### Task objective
The reply should reproduce every line of the data below word for word, minus any images.
---------------
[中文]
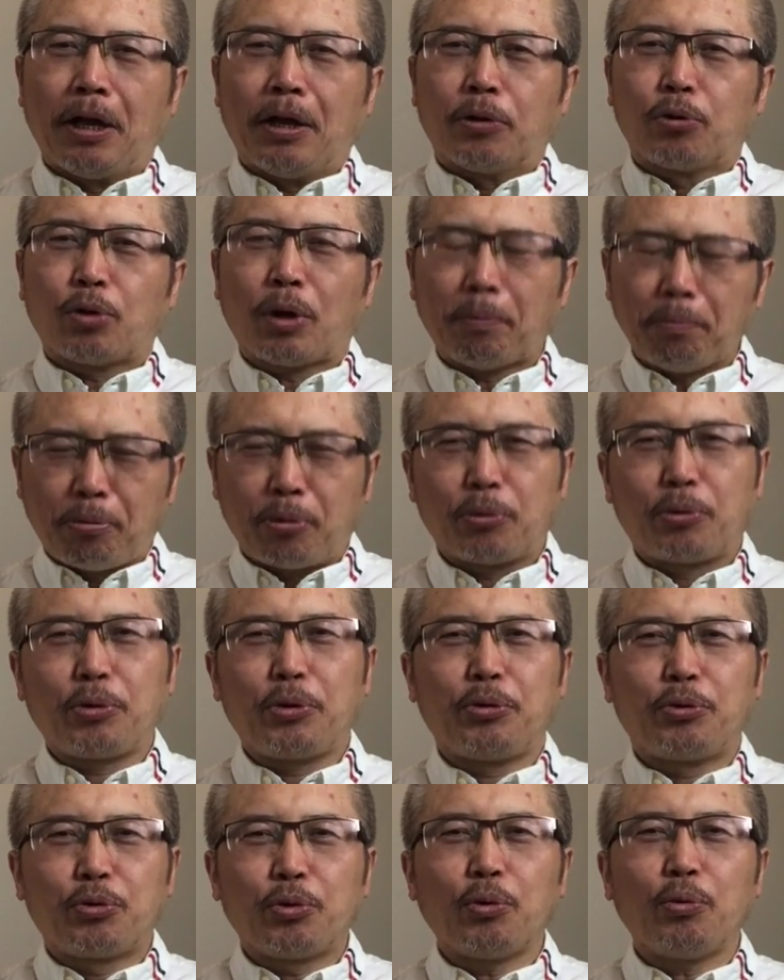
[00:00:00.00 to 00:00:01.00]
川普对
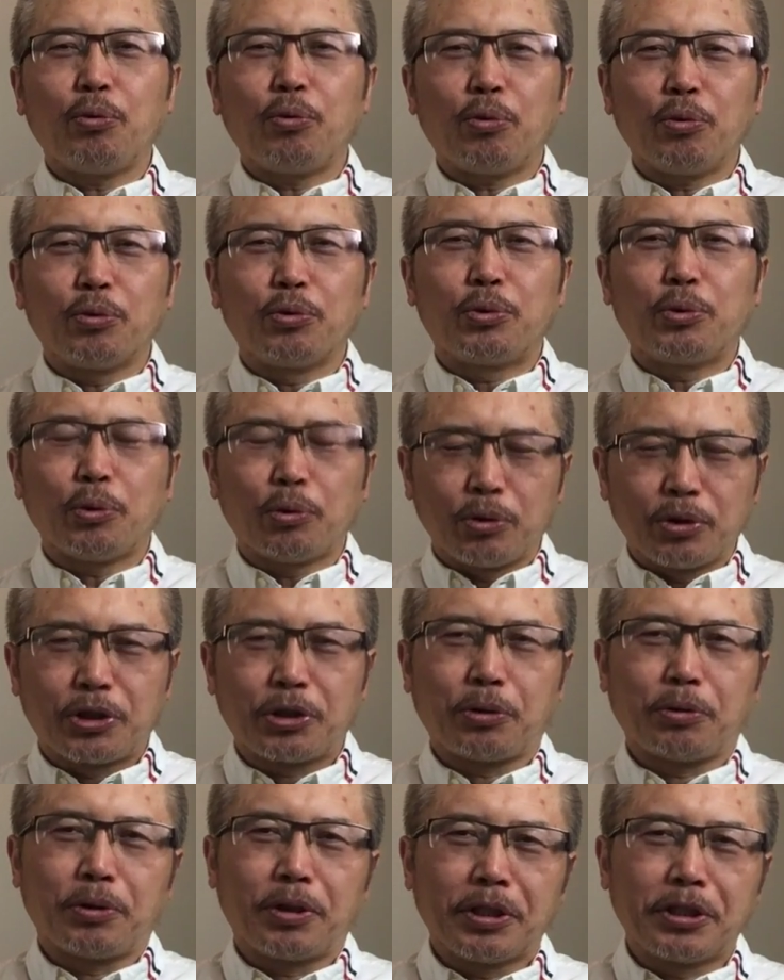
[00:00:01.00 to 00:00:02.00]
中共动
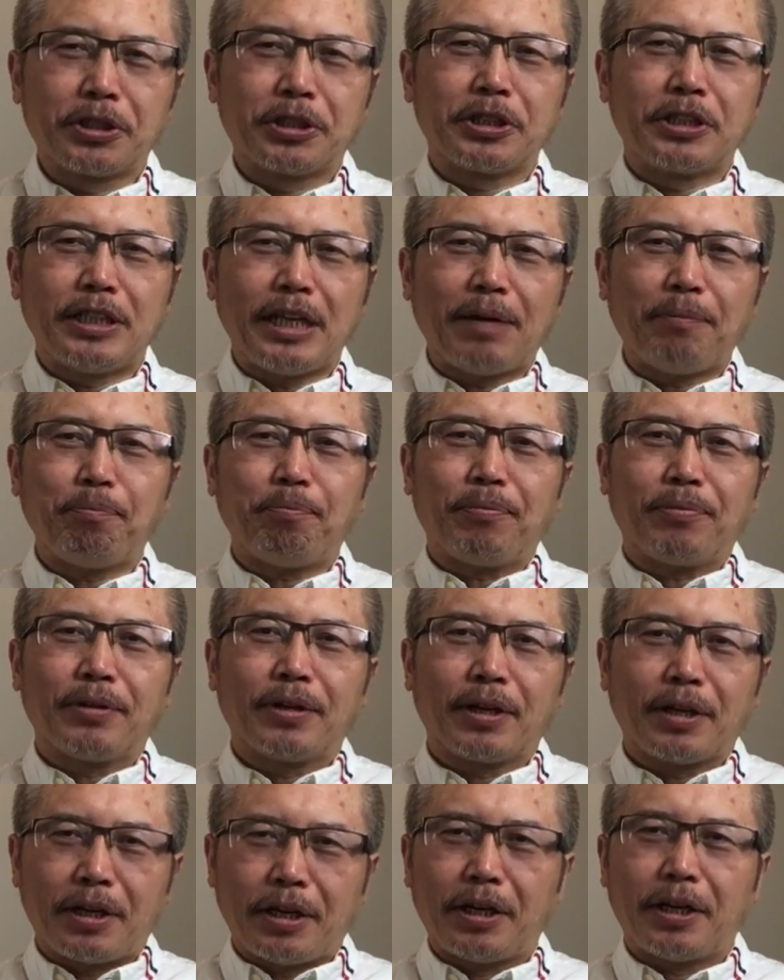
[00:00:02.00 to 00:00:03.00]
手的时间
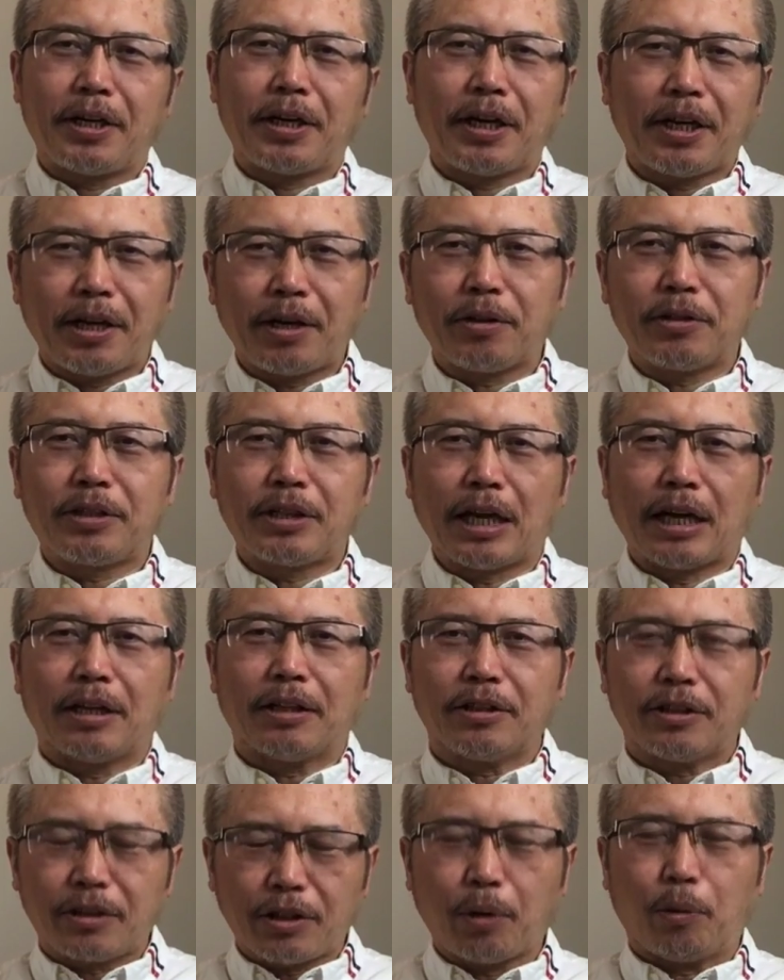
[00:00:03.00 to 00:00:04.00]
可能要
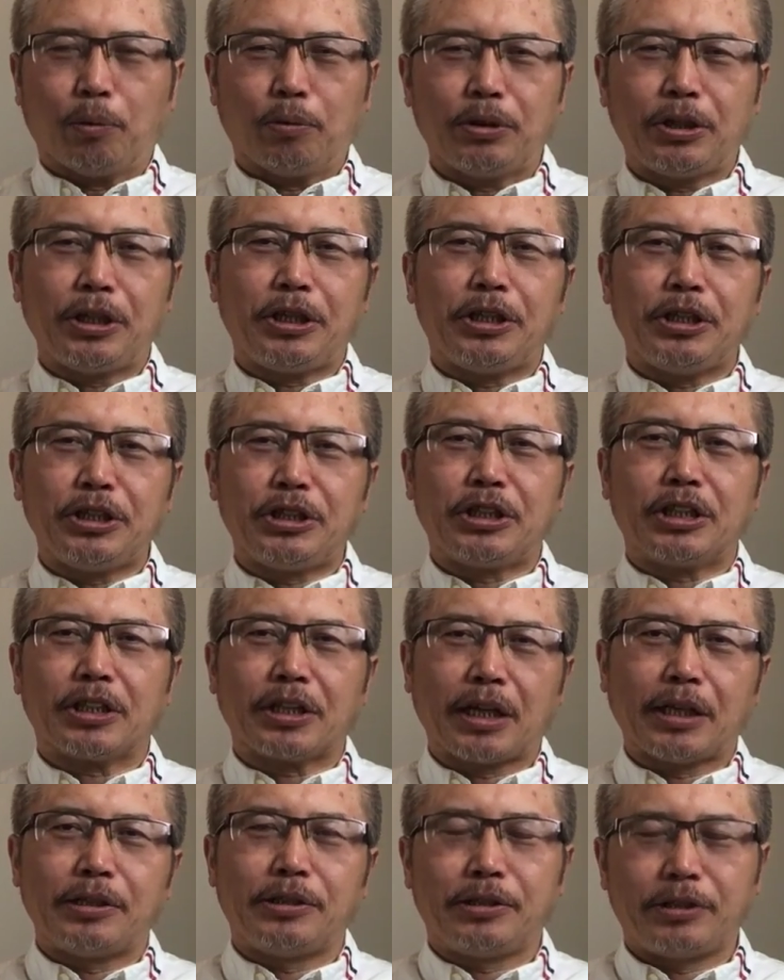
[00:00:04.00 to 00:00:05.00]
等到第一阶
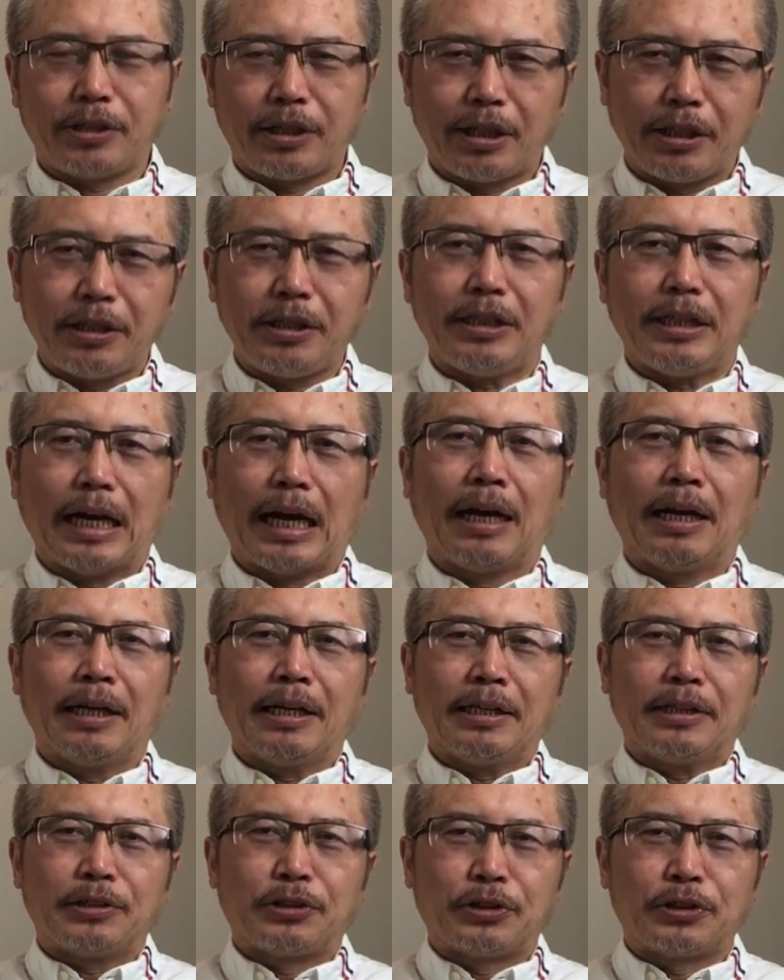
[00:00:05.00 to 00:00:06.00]
段协议啊
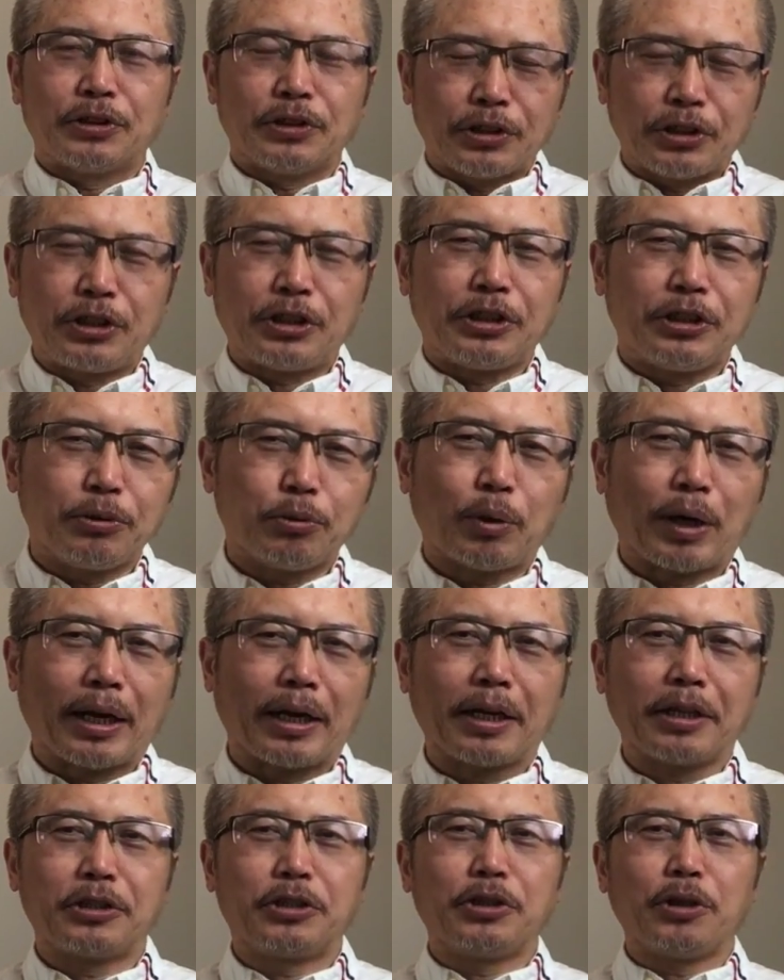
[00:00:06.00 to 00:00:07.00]
执行完
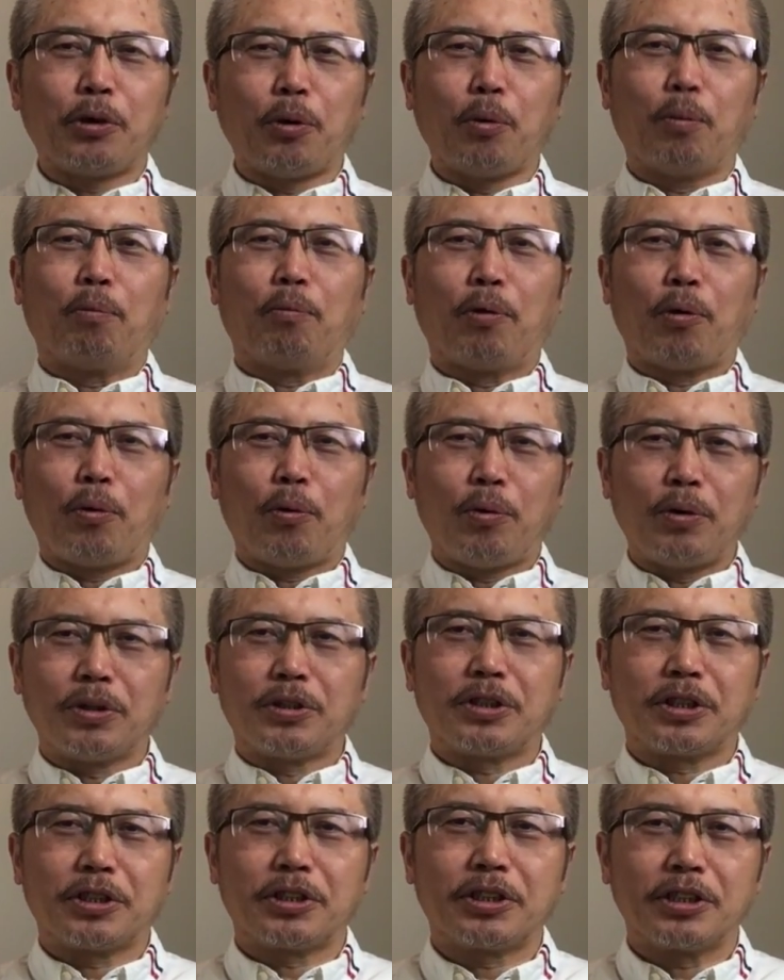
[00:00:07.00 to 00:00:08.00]
了之后，或
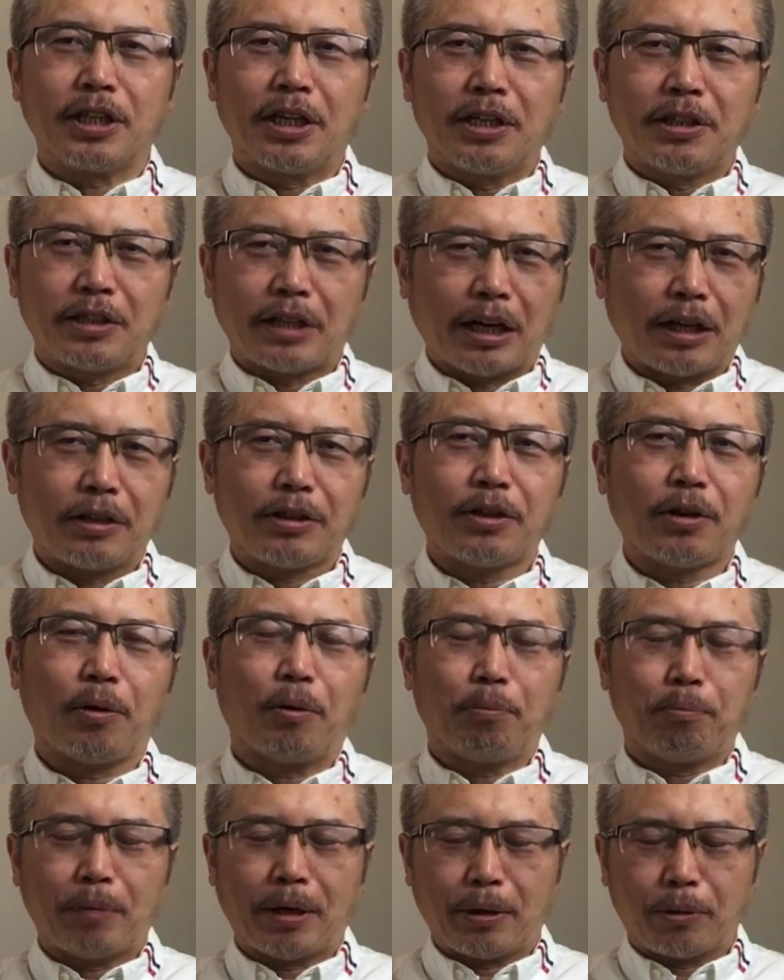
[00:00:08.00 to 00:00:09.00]
者是等到
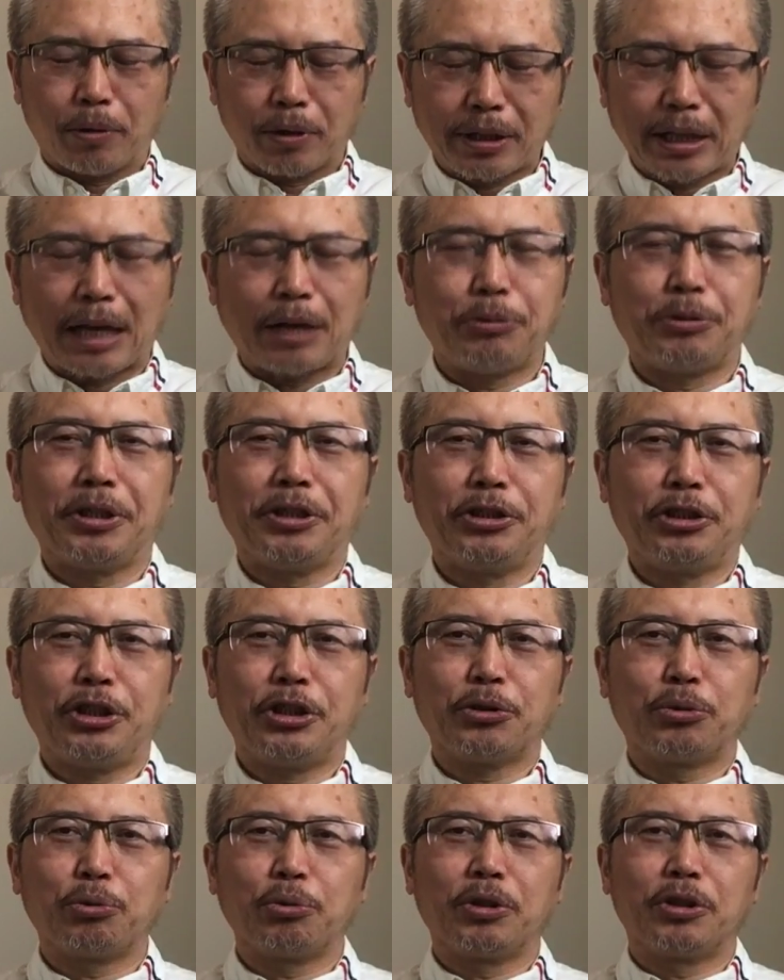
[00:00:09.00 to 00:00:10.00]
美国大选结
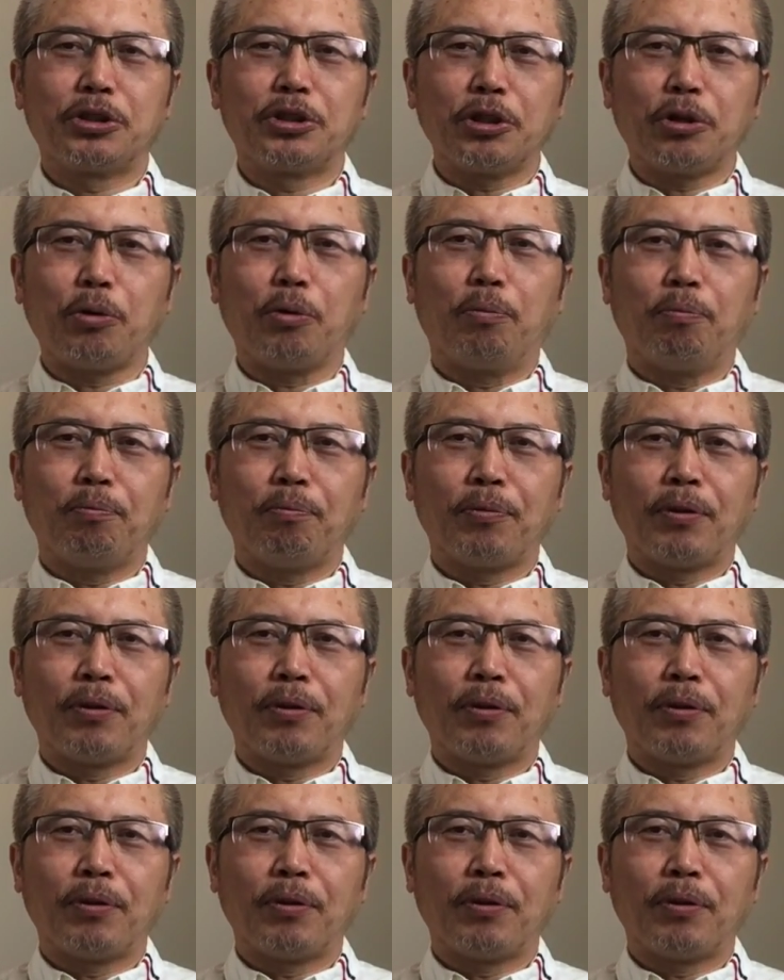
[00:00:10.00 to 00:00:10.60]
束了之后。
---------------
### Written reply
[中文]
[00:00:00.00 to 00:00:01.00]
川普对
[00:00:01.00 to 00:00:02.00]
中共动
[00:00:02.00 to 00:00:03.00]
手的时间
[00:00:03.00 to 00:00:04.00]
可能要
[00:00:04.00 to 00:00:05.00]
等到第一阶
[00:00:05.00 to 00:00:06.00]
段协议啊
[00:00:06.00 to 00:00:07.00]
执行完
[00:00:07.00 to 00:00:08.00]
了之后，或
[00:00:08.00 to 00:00:09.00]
者是等到
[00:00:09.00 to 00:00:10.00]
美国大选结
[00:00:10.00 to 00:00:10.60]
束了之后。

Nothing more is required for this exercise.